Using hippocampal slice preparations, we confirmed the previous findings that at Schaffer collateral-CA1 synapses, LTP was not accompanied by RSE. But this was true only if tetanic stimuli strong enough to induce saturated LTP were repeated four times. When the same tetanic stimulation was applied once, RSE was evident, that is, depressing synapses became more depressing after the LTP induction (Fig. 2A). Because LTP was already saturated by one tetanus under our experimental conditions, the synaptic efficacy for the initial spike in burst firing was no more changed by additional three tetani. This means that the states of these synapses that experienced one and four tetani are distinguishable only by RSE, i.e. the degree of short-term plasticity. Thus, synapses with apparently saturated LTP are still capable of encoding information by changing their profile of short-term plasticity. In this respect, we emphasize that RSE extends the information storage capacity of a synapse.
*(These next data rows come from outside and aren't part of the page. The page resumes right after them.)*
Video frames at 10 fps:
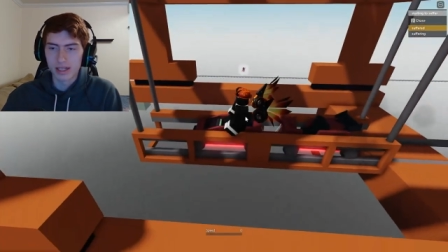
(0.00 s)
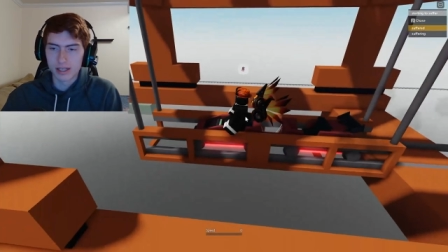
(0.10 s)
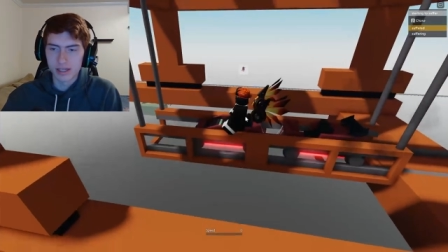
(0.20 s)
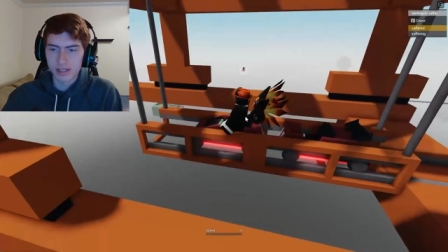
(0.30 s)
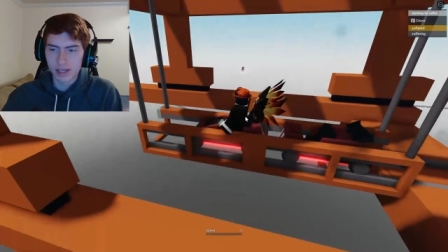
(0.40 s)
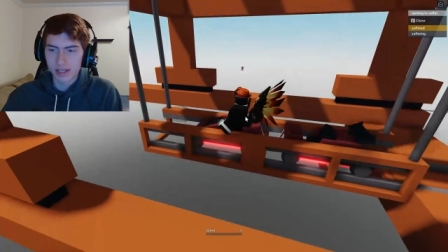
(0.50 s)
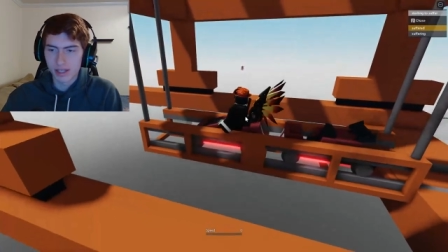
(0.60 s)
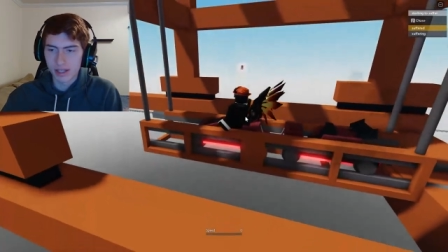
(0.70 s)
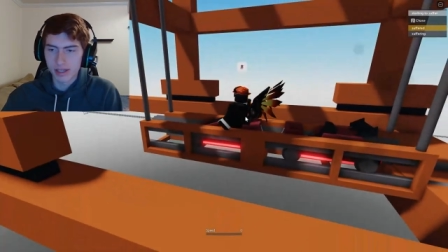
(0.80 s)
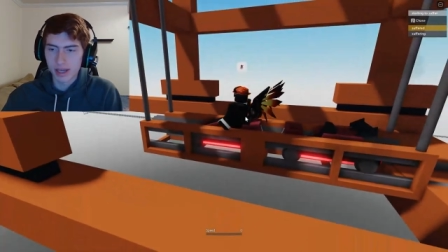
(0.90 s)
least. I
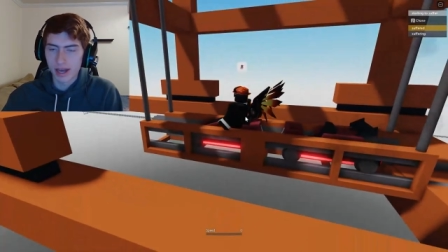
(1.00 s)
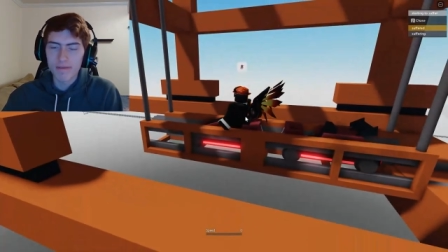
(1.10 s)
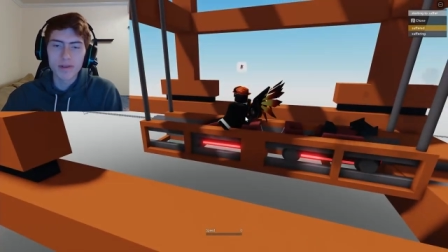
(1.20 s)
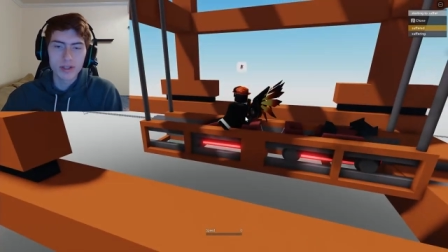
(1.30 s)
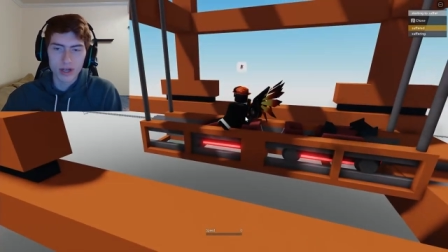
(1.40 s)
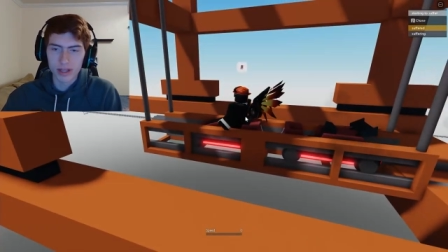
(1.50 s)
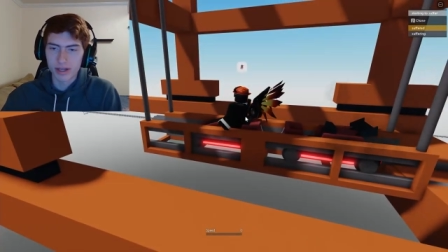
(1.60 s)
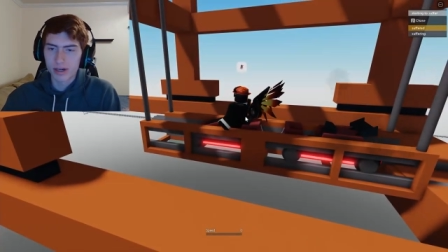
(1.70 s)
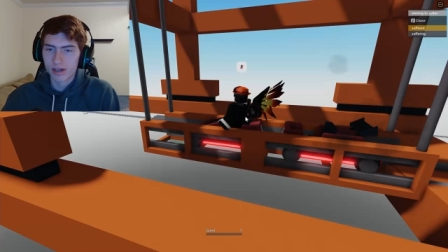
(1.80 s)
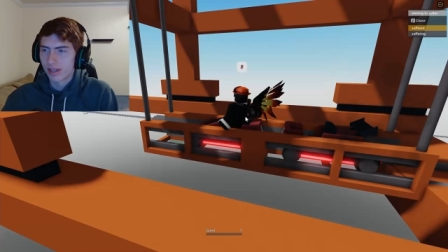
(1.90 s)
think, yeah, everything's on
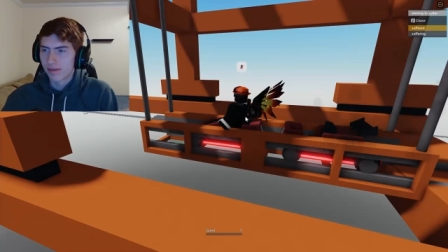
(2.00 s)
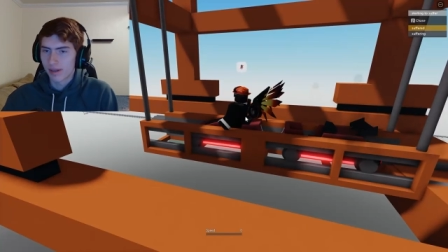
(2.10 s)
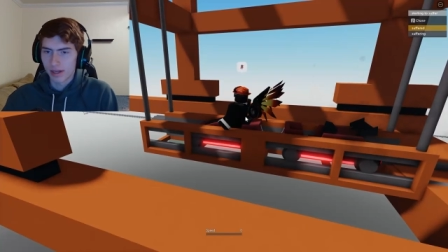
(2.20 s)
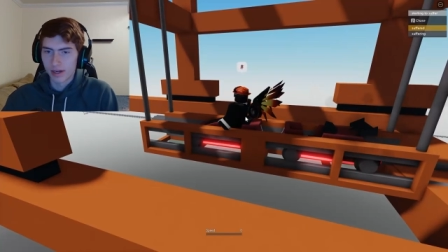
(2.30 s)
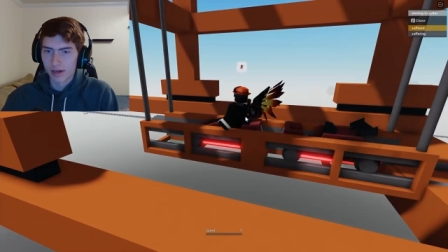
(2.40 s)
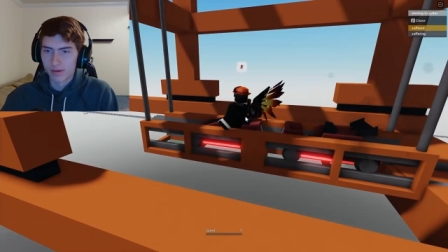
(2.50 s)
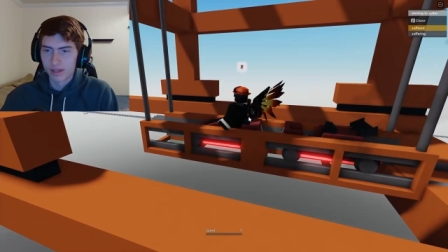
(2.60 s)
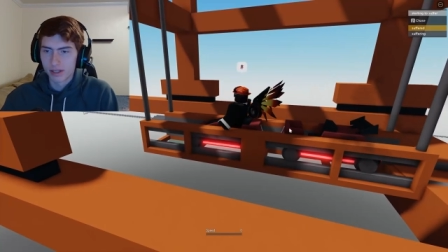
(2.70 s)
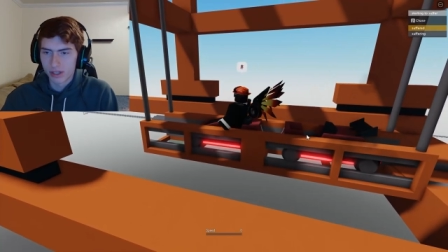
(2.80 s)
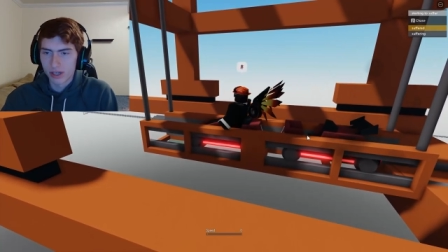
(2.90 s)
there. You know,
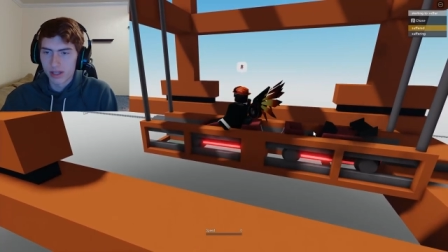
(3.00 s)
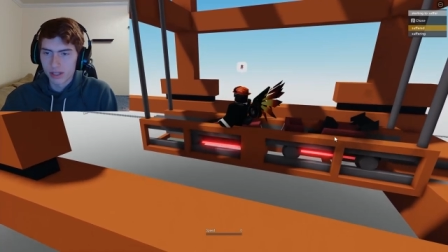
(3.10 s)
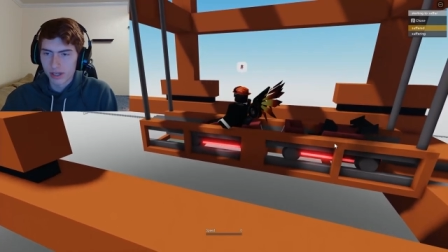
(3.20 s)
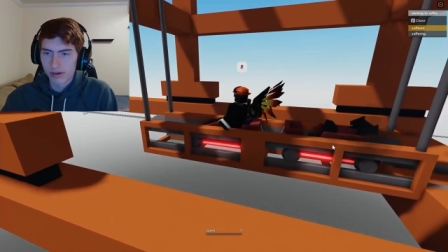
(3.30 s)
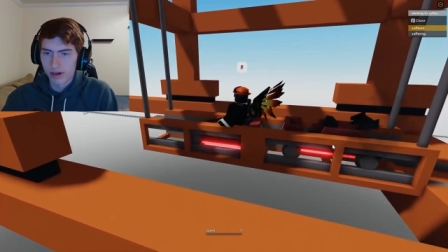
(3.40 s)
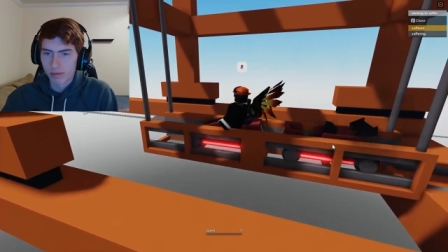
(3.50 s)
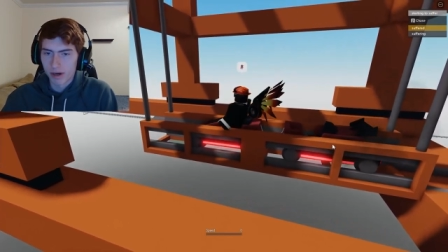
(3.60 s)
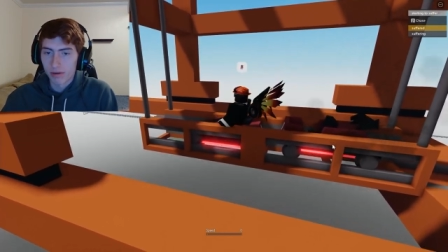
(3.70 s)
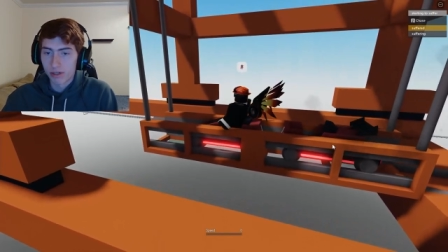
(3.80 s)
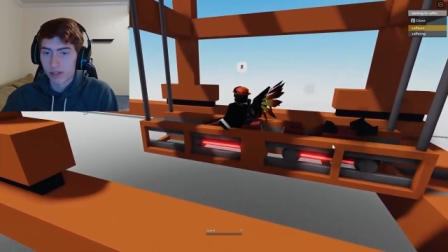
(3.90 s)
the, you got the generator
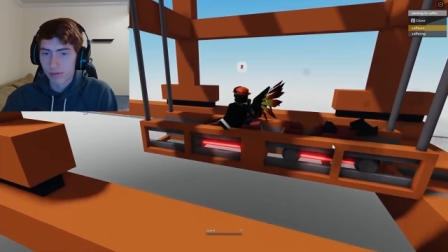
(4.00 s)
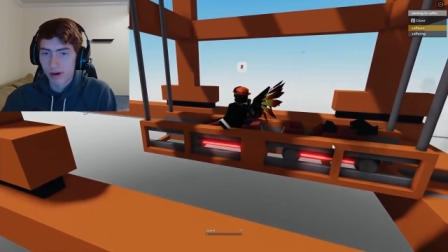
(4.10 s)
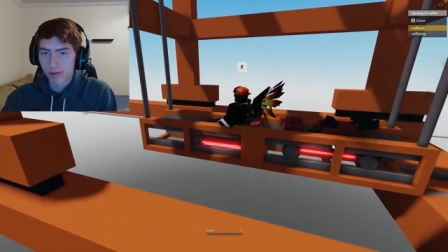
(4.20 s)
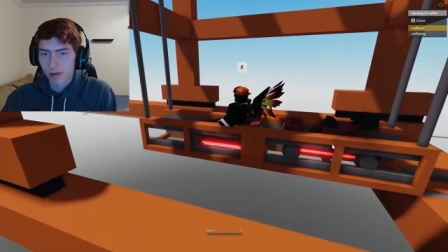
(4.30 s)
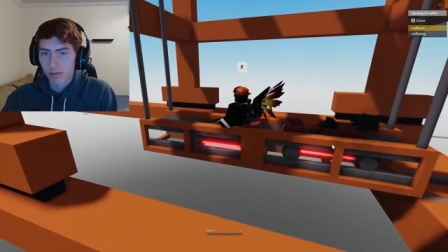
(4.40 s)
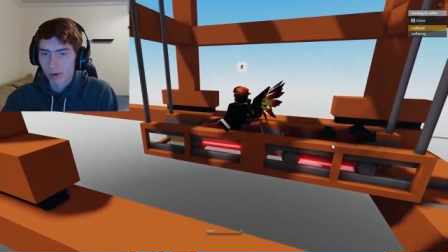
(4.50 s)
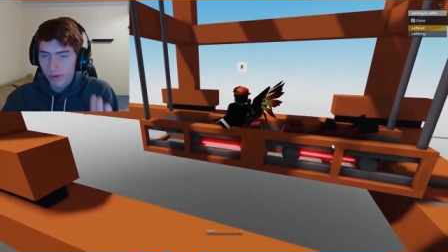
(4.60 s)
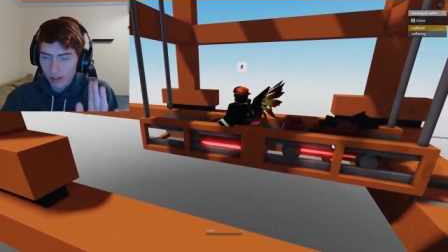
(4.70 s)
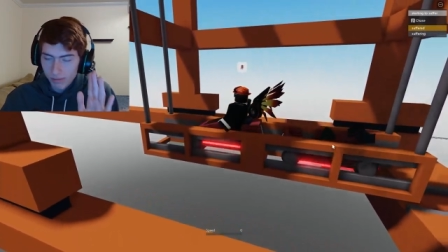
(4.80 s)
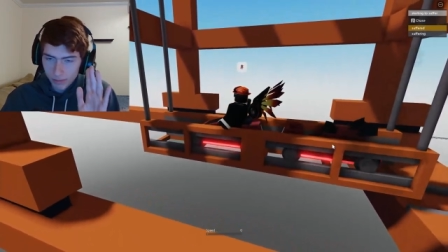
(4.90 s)
part, which is probably the
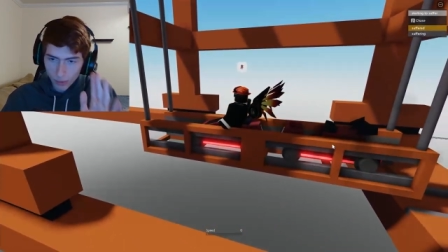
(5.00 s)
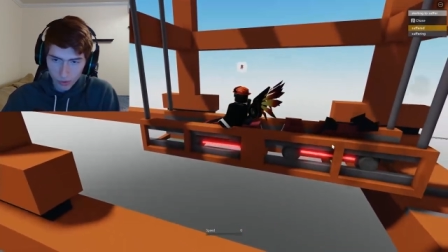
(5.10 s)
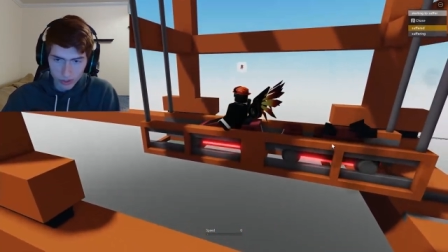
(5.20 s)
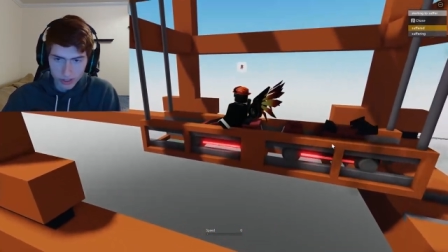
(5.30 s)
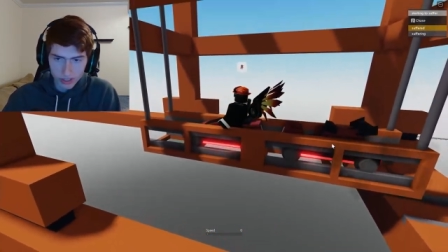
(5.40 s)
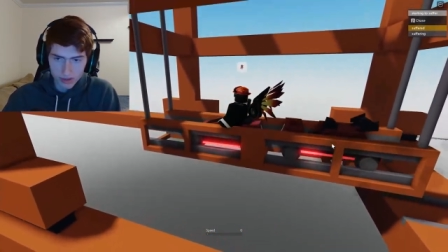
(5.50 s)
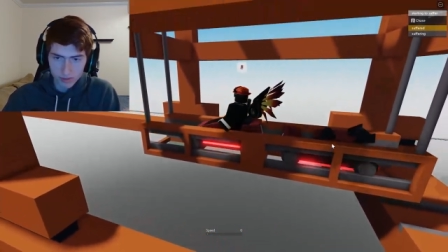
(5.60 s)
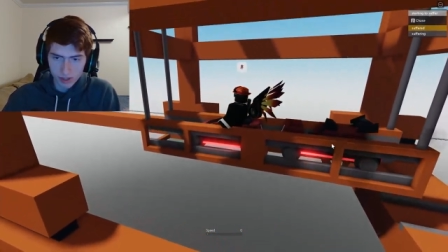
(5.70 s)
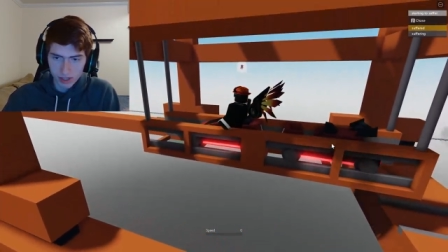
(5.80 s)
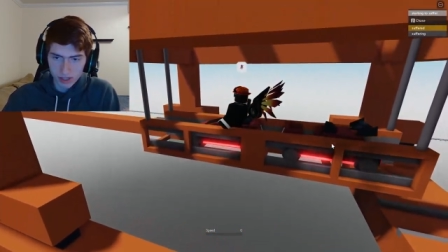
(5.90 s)
most important
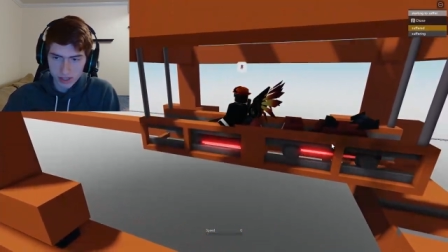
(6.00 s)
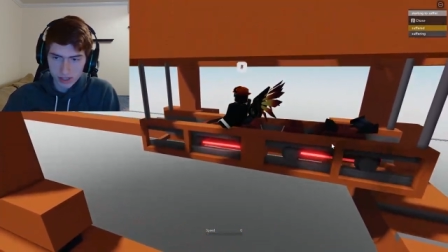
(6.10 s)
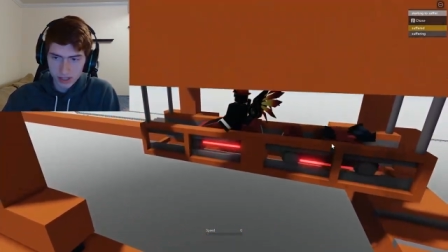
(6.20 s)
part.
Similar phenomena take place after reversal of LTP (depotentiation) and LTD (dedepression) (Fig. 2A). Synapses potentiated by tetanic stimulation are believed to return to the basal conditions, i.e. the pre-tetanus state, by receiving subsequent low­frequency stimulation. We found that such ‘depotentiated’ synapses were still accompanied by RSE although apparent synaptic strength, monitored by single­pulse stimulation, readily came back to baseline. Thus, depotentiation only ostensibly erases LTP, but the depotentiated synapses continue to convey information about the past plasticity, representing a unique functional state that differs from either naïve states or LTP, i.e., another level of plasticity. In fact, depotentiated synapses responded differently froma natural pattern of presynaptic activity, as compared with control synapses (Fig. 2B).

We thus conclude that short-term plasticity at central synapses is highly dynamic and could serve as a historic record of synaptic plasticity. This predicts a novel syntax of circuit operations, i.e. state-dependent propagations of neural signals. Elucidating RSE would reveal the computational significance of synaptic modifications.

References

Buonomano DV (1999). Distinct functional types of associative long­term potentiation in neocortical and hippocampal pyramidal neurons. J Neurosci 19, 6748-6754.

Markram H & Tsodyks M (1996). Redistribution of synaptic efficacy between neocortical pyramidal neurons. Nature 382, 807-810.

Pananceau M, Chen H & Gustafsson B (1998). Short-term facilitation evoked during brief afferent tetani is not altered by long-term potentiation in the guinea-pig hippocampal CA1 region. J Physiol (Lond) 508, 503-514.

Selig DK, Nicoll RA & Malenka RC (1999). Hippocampal long-term potentiation preserves the fidelity of postsynaptic responses to presynaptic bursts. J Neurosci 19, 1236-1246.

Sjöström PJ, Turrigiano GG & Nelson SB (2003). Neocortical LTD via coincident activation of presynaptic NMDA and cannabinoid receptors. Neuron 39, 641-654.

Yasui T, Fujisawa S, Tsukamoto M, Matsuki N & Ikegaya Y (2005). Dynamic synapses as archives of synaptic history: State-dependent redistribution of synaptic efficacy in the rat hippocampal CA1. J Physiol (Lond) 566,143-160.